▶ **Work to be completed**
I'd like the data beneath this line reproduced exactly, without any of its images.

Stored data entries:
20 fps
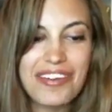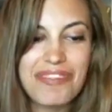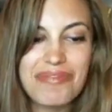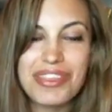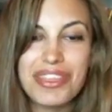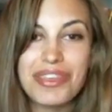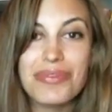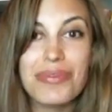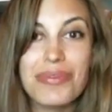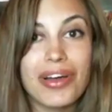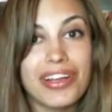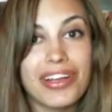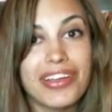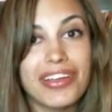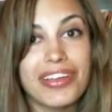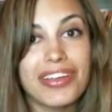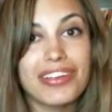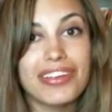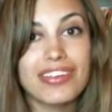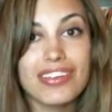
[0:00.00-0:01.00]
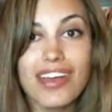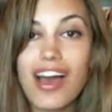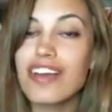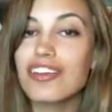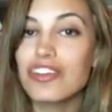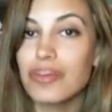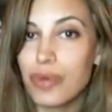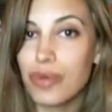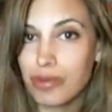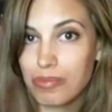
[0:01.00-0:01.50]
You want to
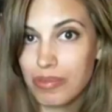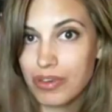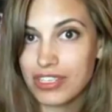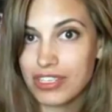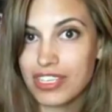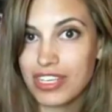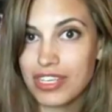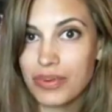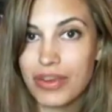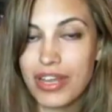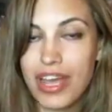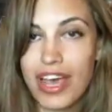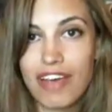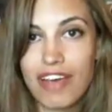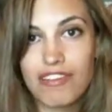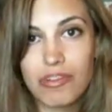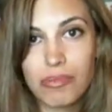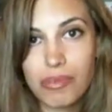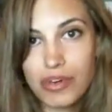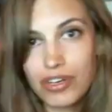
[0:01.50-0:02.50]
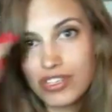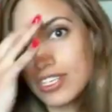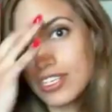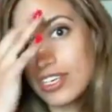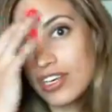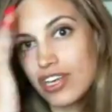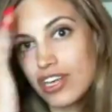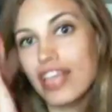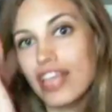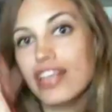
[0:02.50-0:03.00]
talk to one person. You want to have a
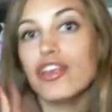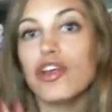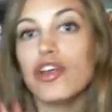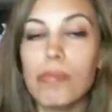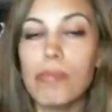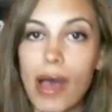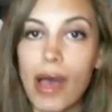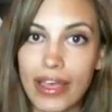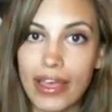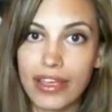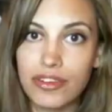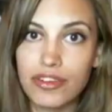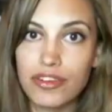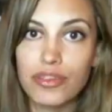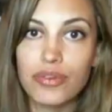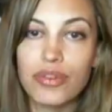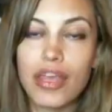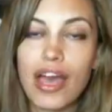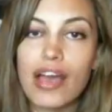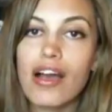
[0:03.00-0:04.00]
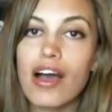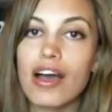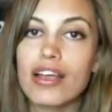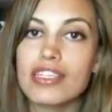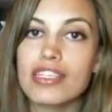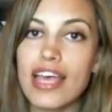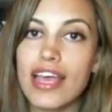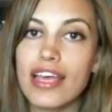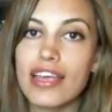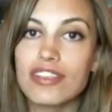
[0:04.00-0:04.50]
person in your mind who that
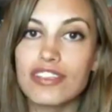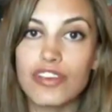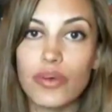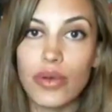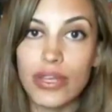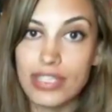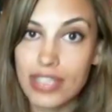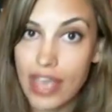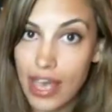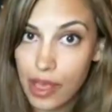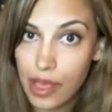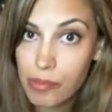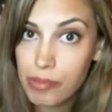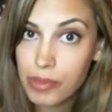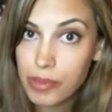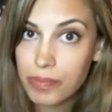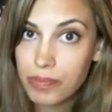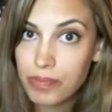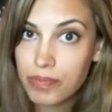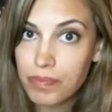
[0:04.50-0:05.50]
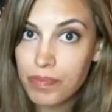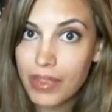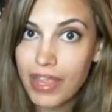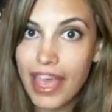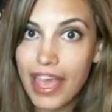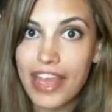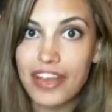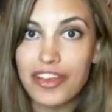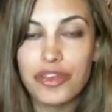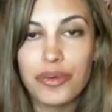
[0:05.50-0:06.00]
content is going to help,
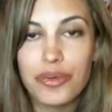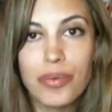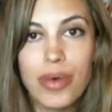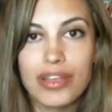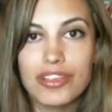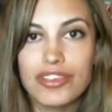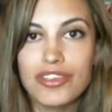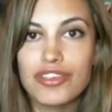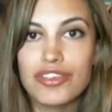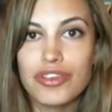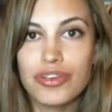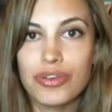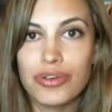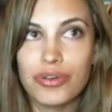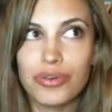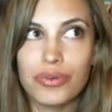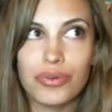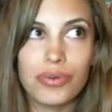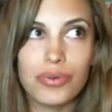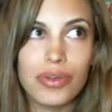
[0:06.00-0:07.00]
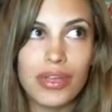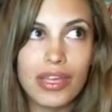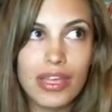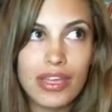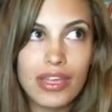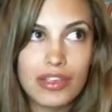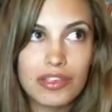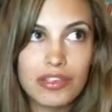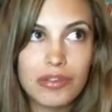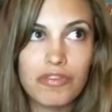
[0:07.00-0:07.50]
and you want to
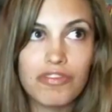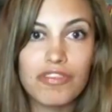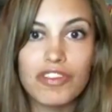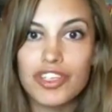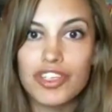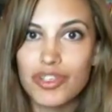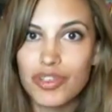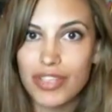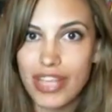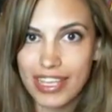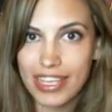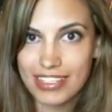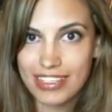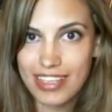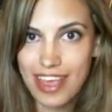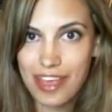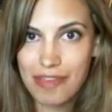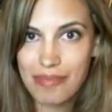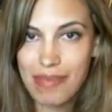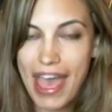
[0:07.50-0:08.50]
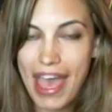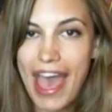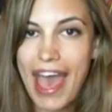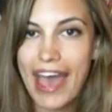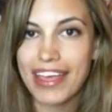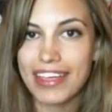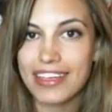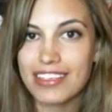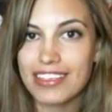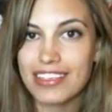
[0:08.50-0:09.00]
visualize them
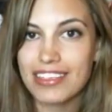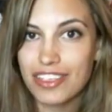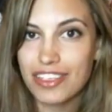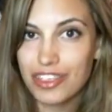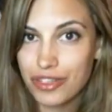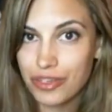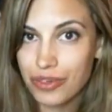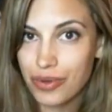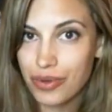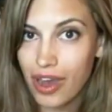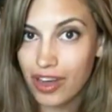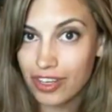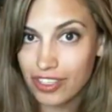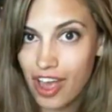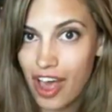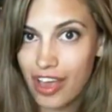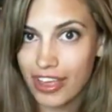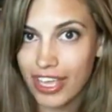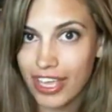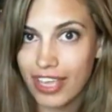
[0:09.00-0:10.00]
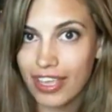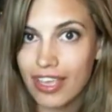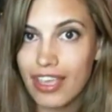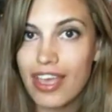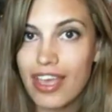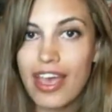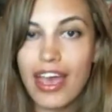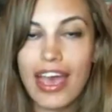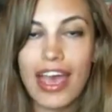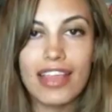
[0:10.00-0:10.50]
as you are talking.
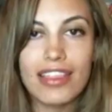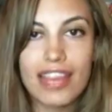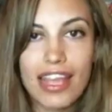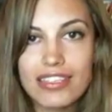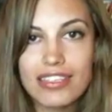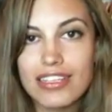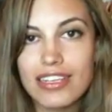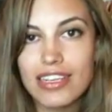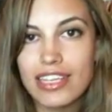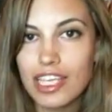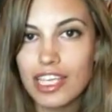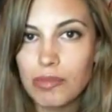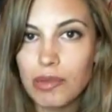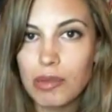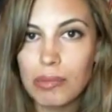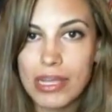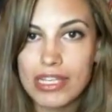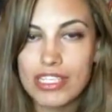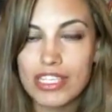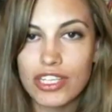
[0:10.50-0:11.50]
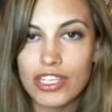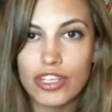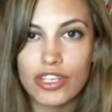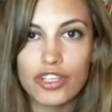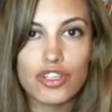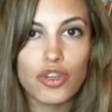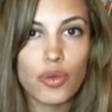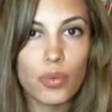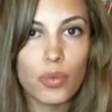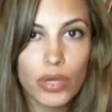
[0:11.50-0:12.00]
And that's going to keep your
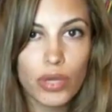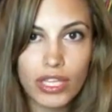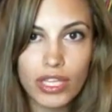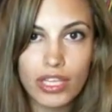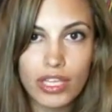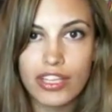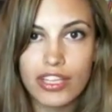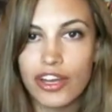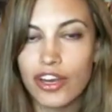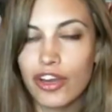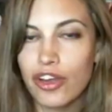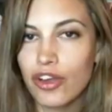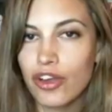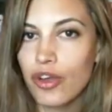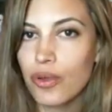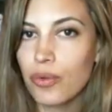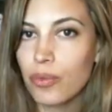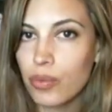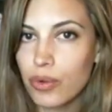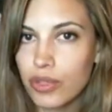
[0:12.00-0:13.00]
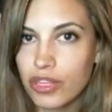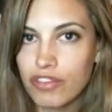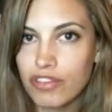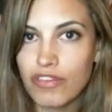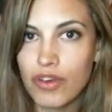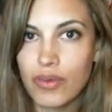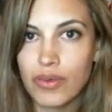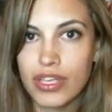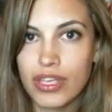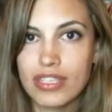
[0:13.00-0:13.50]
message really clear, really
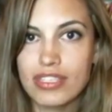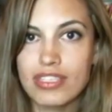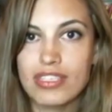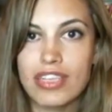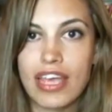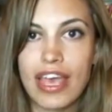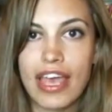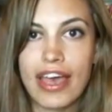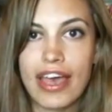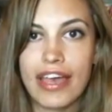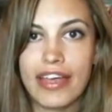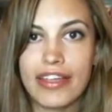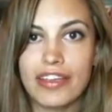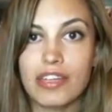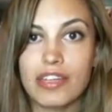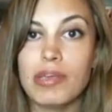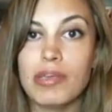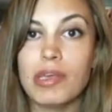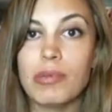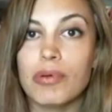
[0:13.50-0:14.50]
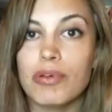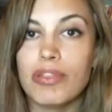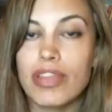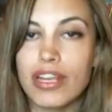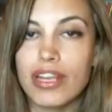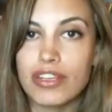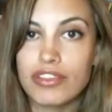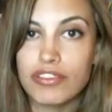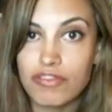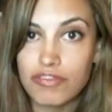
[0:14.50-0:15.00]
focused, and the people
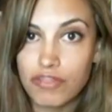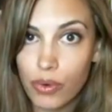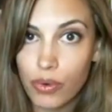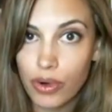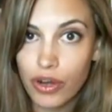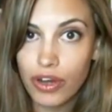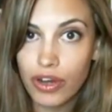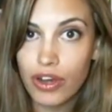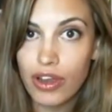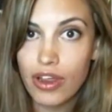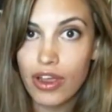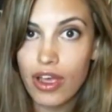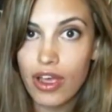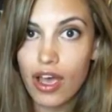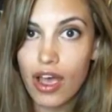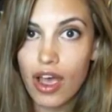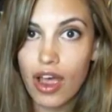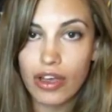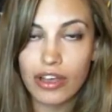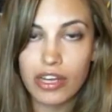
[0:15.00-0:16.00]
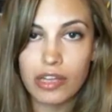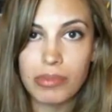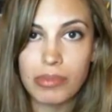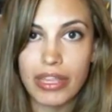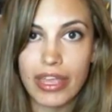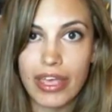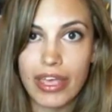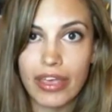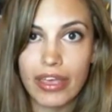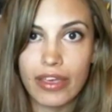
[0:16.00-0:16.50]
that it's for are going to
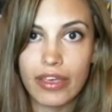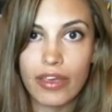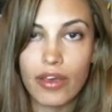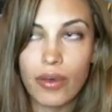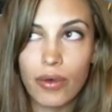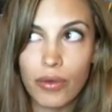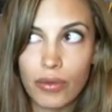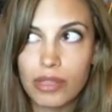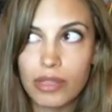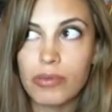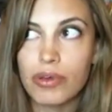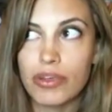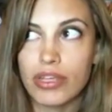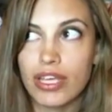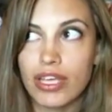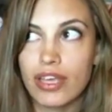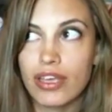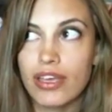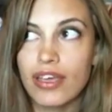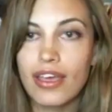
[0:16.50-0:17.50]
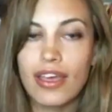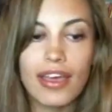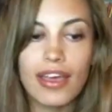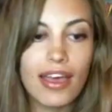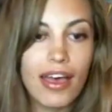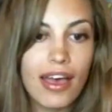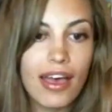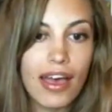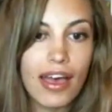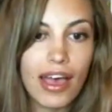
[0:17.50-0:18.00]
be like, holy moly,
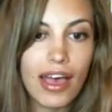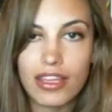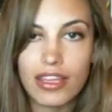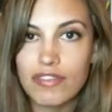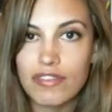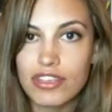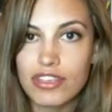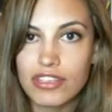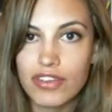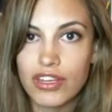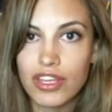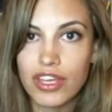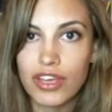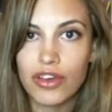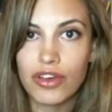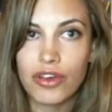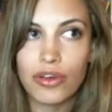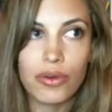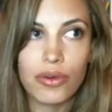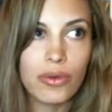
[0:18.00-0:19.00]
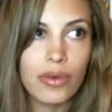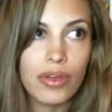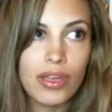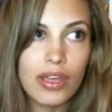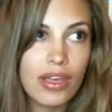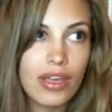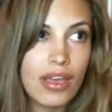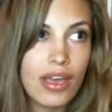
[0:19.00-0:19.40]
I love this video.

▶ **Written answer**
20 fps
[0:00.00-0:01.00]
[0:01.00-0:01.50]
You want to
[0:01.50-0:02.50]
[0:02.50-0:03.00]
talk to one person. You want to have a
[0:03.00-0:04.00]
[0:04.00-0:04.50]
person in your mind who that
[0:04.50-0:05.50]
[0:05.50-0:06.00]
content is going to help,
[0:06.00-0:07.00]
[0:07.00-0:07.50]
and you want to
[0:07.50-0:08.50]
[0:08.50-0:09.00]
visualize them
[0:09.00-0:10.00]
[0:10.00-0:10.50]
as you are talking.
[0:10.50-0:11.50]
[0:11.50-0:12.00]
And that's going to keep your
[0:12.00-0:13.00]
[0:13.00-0:13.50]
message really clear, really
[0:13.50-0:14.50]
[0:14.50-0:15.00]
focused, and the people
[0:15.00-0:16.00]
[0:16.00-0:16.50]
that it's for are going to
[0:16.50-0:17.50]
[0:17.50-0:18.00]
be like, holy moly,
[0:18.00-0:19.00]
[0:19.00-0:19.40]
I love this video.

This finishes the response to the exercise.